# Help! front suspension noise! (strut problem?)



## cachacopr (Oct 14, 2005)

Good morning All. I have a 2005 Altima 3.5 SE and about a week ago it started making a clunking noise on the right front end. Yesterday it got louder and worse, so I stopped on the way home to check it out. I jacked up the car, it was missing a nut on that side's wheel, so I figured it must have been a loose tire. I removed the tire, looked around the suspension but didn't find anything loose, so I put the tire back in place, but when started driving again, while the noise wasn't so loud or bad, it's still there. I think, as it looks and sounds, like the problem is the strut (shot? worn?). Because it does it a lot when driving over bumps. Has anyone had this experience so early in the car's life? Is this covered by the warranty? Thanks!


----------



## WATSON1 (Jul 9, 2005)

Check out this link-->http://www.nissanforums.com/showthread.php?t=91192&highlight=STRUT
I did a search and found it for you.
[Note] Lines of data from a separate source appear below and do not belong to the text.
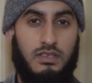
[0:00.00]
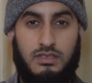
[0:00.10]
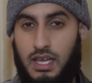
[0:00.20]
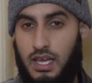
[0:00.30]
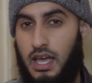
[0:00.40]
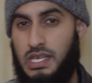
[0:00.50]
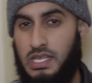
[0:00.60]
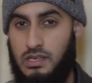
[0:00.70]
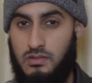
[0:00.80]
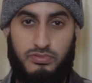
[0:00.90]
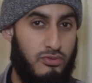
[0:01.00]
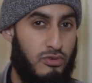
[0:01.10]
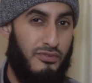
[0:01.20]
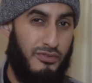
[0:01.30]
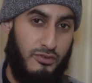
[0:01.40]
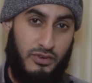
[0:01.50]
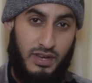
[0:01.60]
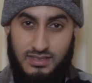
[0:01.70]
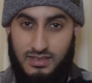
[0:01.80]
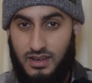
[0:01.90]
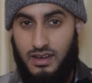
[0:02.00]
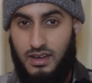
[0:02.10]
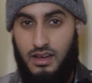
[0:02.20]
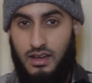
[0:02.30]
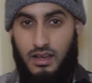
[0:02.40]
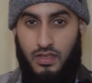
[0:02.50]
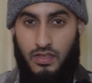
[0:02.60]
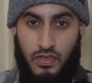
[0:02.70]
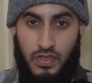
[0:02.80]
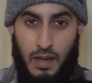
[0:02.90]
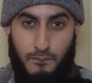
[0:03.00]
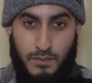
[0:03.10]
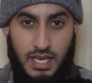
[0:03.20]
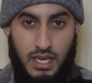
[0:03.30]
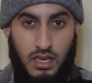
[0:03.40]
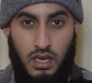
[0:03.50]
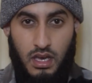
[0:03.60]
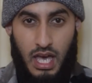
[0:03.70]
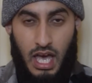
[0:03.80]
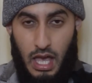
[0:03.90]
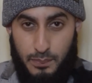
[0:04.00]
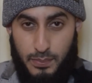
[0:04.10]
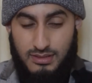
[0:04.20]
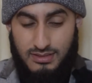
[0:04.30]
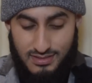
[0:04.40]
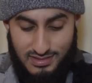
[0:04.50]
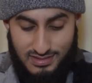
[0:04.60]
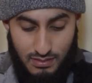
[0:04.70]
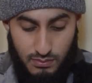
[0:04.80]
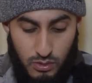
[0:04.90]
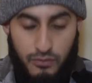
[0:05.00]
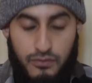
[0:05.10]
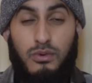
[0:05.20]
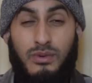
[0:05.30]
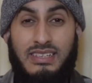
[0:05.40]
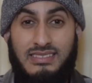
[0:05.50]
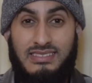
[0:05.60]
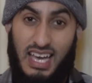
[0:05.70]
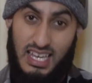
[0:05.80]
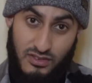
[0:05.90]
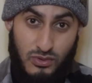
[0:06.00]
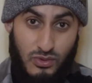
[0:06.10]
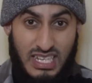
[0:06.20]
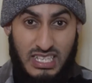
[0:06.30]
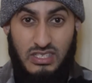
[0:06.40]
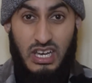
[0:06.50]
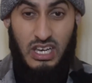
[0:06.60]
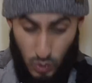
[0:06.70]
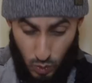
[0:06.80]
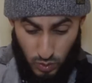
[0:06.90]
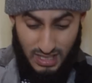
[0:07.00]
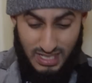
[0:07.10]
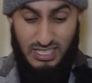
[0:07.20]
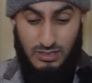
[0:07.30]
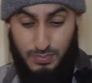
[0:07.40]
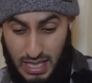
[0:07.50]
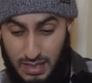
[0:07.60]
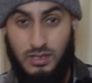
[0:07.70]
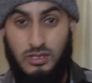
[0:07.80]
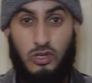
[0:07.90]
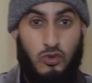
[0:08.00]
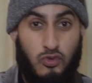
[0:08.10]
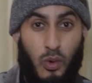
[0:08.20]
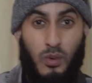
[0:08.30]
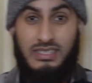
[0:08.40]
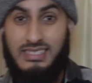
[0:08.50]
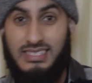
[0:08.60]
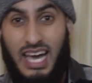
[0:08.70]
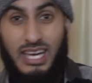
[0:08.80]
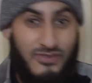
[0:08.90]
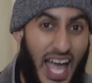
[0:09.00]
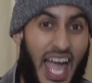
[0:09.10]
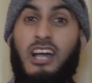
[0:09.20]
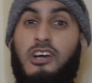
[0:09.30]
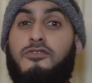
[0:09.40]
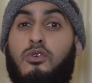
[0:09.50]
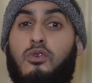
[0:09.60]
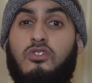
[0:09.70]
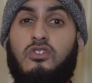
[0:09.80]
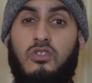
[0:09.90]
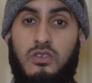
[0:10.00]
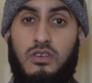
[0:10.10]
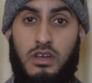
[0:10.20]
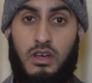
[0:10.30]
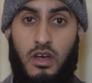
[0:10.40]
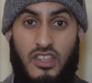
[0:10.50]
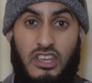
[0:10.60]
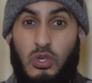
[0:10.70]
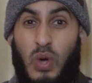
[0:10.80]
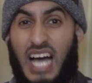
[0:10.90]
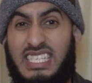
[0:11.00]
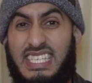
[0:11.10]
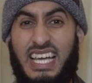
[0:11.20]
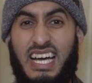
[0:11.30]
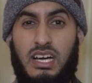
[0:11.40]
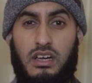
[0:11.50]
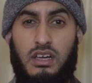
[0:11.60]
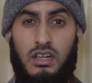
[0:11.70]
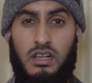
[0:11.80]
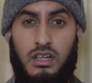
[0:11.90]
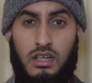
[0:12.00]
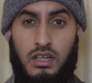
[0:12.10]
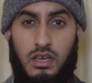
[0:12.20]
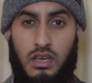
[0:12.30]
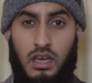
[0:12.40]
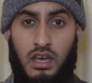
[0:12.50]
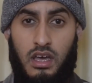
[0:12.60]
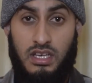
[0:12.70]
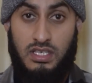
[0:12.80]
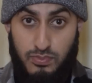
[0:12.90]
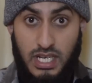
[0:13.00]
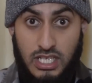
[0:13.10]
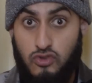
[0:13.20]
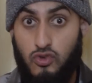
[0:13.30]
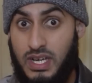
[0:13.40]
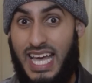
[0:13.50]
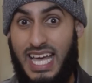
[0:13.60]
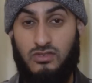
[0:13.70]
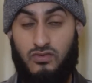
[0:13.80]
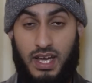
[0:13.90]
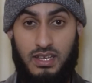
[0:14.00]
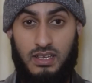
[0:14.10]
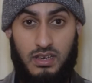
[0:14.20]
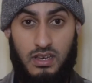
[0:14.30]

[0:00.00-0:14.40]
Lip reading: is there any proof greater than there being a person's seminal fluid inside of you that is causing this baby to grow inside of that egg of yours? That you had zina? It's a pretty strong case, right?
There's lots of other resluts that will probably be helpful as well, just search the Altima section for the keywords...


----------



## cdmorenot (Dec 22, 2005)

oh boy another one ?? anyway take it to the dealer your struts are blown .. i had the same problem on my 2004 and i made them replace both.. at no charge.. well i still had my warranty i dont know bout u..


----------



## rondhol (Nov 23, 2008)

*Front end noise*

Here is the solution link of your problem. It caused by bolts under your cowl close to the suspension towers.

Nissan Enthusiast Forums - Clunking noise from front end 2003 3.5


----------